Al successo della trasmissione e del suo interprete tatuato e fisicato, che a furia di interiora, lardo, assaggi voluttuosi, ammiccate in camera e coattismo buono si è conquistato un posto al sole nell’affollato panorama dei palinsesti televisivi a tema cibo. E in quello altrettanto affollato dei desideri erotici femminili. Ma questo non è il mio campo, abbiate pazienza.
Ormoni in subbuglio o no, non so voi, ma io la seconda edizione l’attendevo con una certa curiosità, nonostante l’aver subito passivamente una sequenza infinita di programmi televisivi ha avvicinato il mio entusiasmo per la cucina catodica a quello per un comizio sui pneumatici più performanti in condizioni di pioggia.
Alla fine, con Rubio si riaccende una prospettiva di leggero e divertente intrattenimento. Grazie al format “unto” e territoriale e al suo fare genuino, o televisivamente genuino se preferite, per darci un tono da cinismo scaltro e saputello.
Nel frattempo, tra una stagione e l’altra, chef Rubio ha concesso molte interviste in cui non sempre è apparso spigliato come in televisione. Ma ha trovato il tempo di dire cose definitive sulla cucina italiana, finire nella nostra gastrocrazia, metterci a dieta e di sottoporsi ai nostri assaggi lisergici. Insomma (pacca sulla spalla: mode on) quando avevamo pronosticato la forza del personaggio non ci avevamo visto male.
La trasmissione è ripartita da Bari, con un baffo in meno e sotto il segno delle conferme (fin troppe) con un puntata non incendiaria, dal minutaggio più ampio e dal ritmo meno esplosivo. Ma se dico che il montaggio è stato meno affilato, dopo aver criticato quello troppo concitato l’anno scorso, vinco il premio incoerenza 2014. Quindi taccio e non inserisco l’appunto nell’aldograssismo successivo.
Cose che confermano la bontà di e Unti e Bisunti.
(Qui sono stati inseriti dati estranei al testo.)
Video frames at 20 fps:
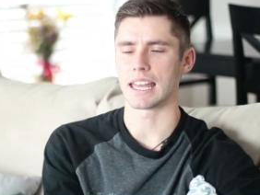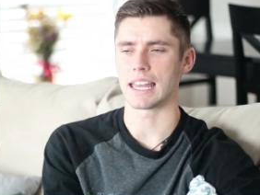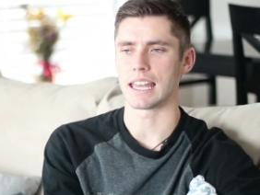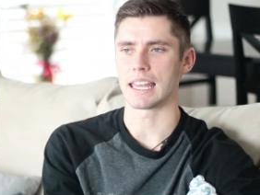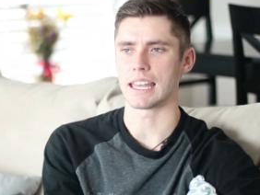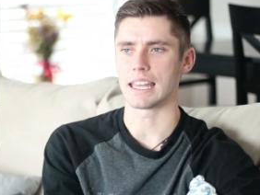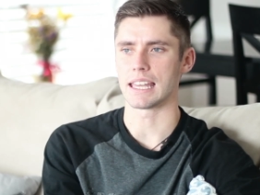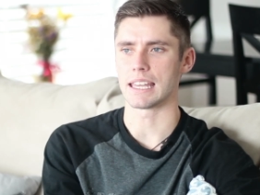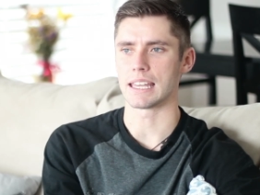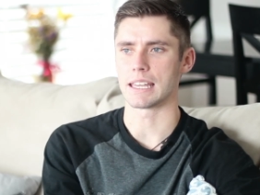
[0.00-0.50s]

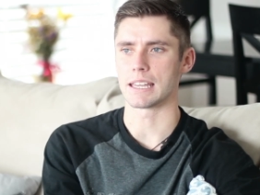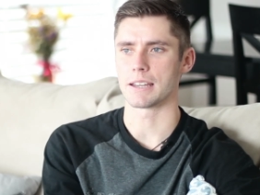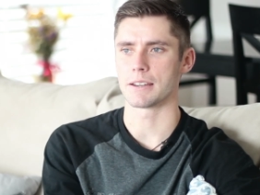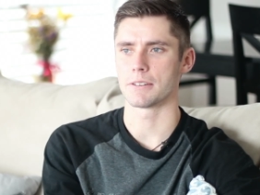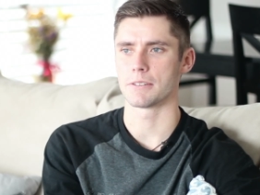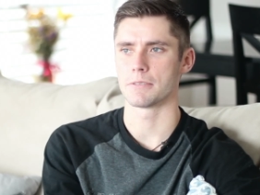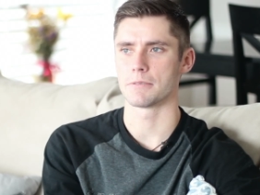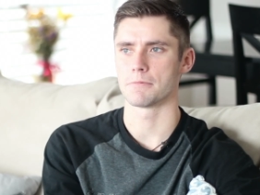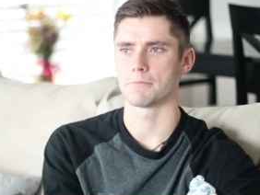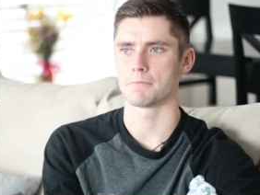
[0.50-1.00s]
a
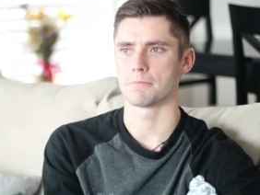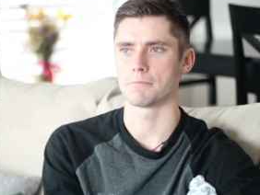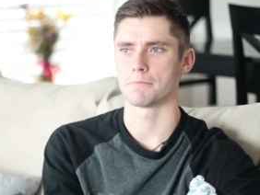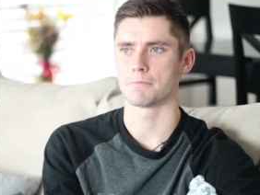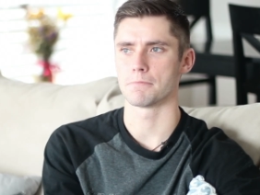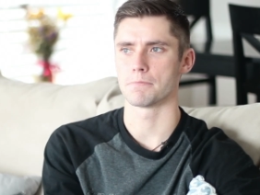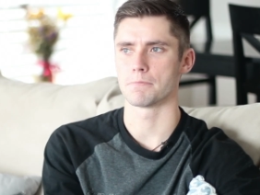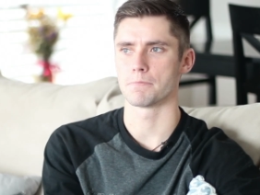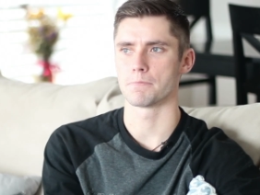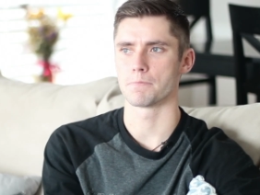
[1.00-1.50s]

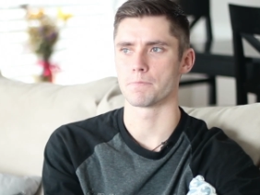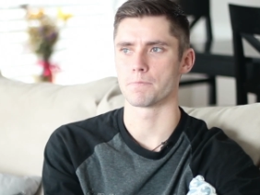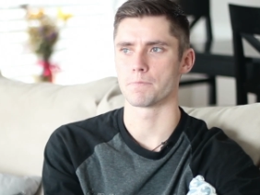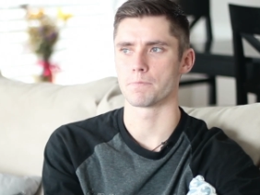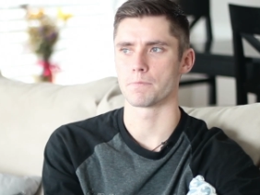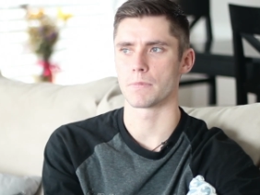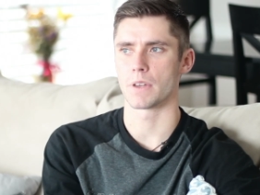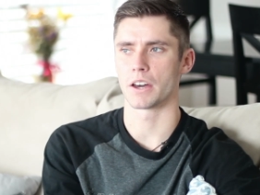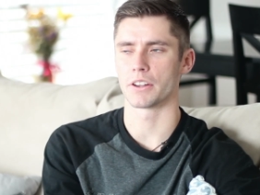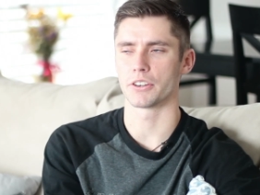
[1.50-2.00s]

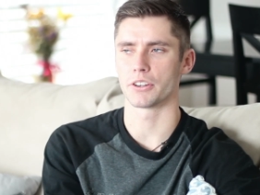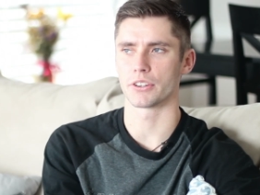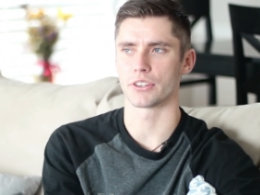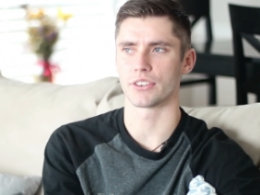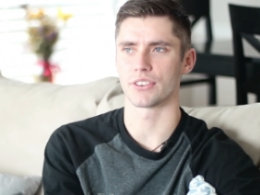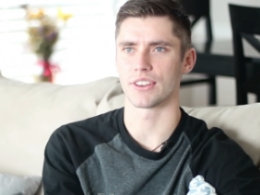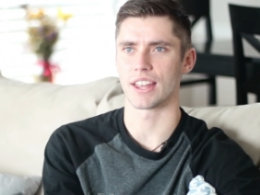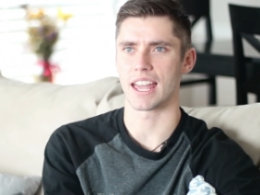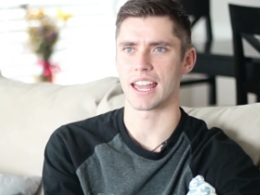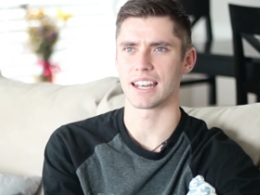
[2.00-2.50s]

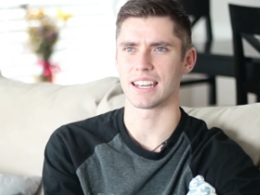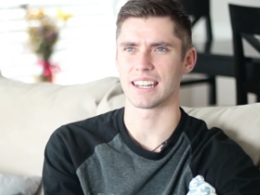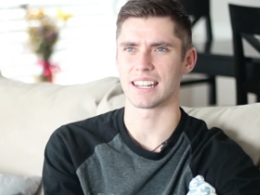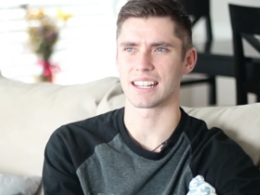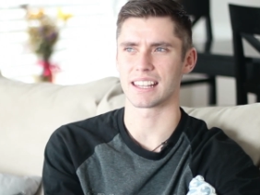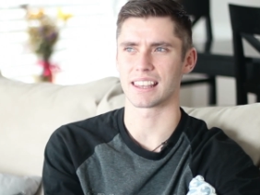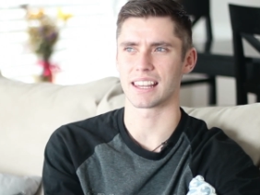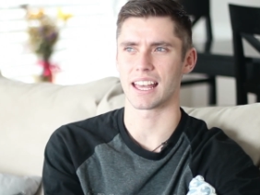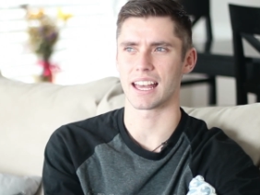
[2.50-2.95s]
understanding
Il racconto dello street food italiano è una miniera inesauribile. Non solo sotto il profilo didattico- gastronomico ma come ricognizione territoriale e umana. I volti e i luoghi, per quanto un minimo cannibalizzati dalle telecamere, restituiscono molto di quell’esperienza a volte sottovalutata chiamata Il viaggio in Italia. I dialetti, i borghi, la cucina di un tempo e il sapere antico hanno un fascino difficilmente sperperabile.
La scoperta di piatti tradizionali dimenticati o mai conosciuti. Bari da questo punto di vista è stato un grande inizio, tra assaggi di pesce crudo al mercato (‘N derre la lanze), tielle di riso, patate e cozze, braciole di cinghiale, pupizze e le ciole a cui è stata dedicata la sfida. Un tripudio per golosi senza sensi di colpa.
L’attrazione/repulsione per gli assaggi di Rubio. A leggere soprattutto Twitter l’Italia sembra un popolo affamato di budella di puledro e polpo crudo. Non sono certo sia esattamente così ma la reazione di disgusto o goduria all’atto ostentatamente pornografico con cui il nostro eroe affonda i denti nel fegato della seppia, o anche nel più generalmente amabile panzerotto alle cime di rapa fa la fortuna del programma.
Cose che cominciano a stancare
Il battibecco costruito con gli sfidanti e la dimensione “western” della gara è uno schema di scrittura che sta mostrando la corda. Come anche il momento intrusivo della ricerca degli ingredienti.
L’eccesso di frattaglie. Capisco che faccia molto uomo selvaggio ma possibile che dovunque vada Rubio le interiora sembrano essere la cifra dominante del mangiare di strada!
L’invasività dello sponsor: OK la birrozza del pescatore barese di mattina è plausibile, ma forse anche eccessiva, come usarla al posto del cappuccino, o come tavolo da gioco per la partiti a carte con gli autoctoni.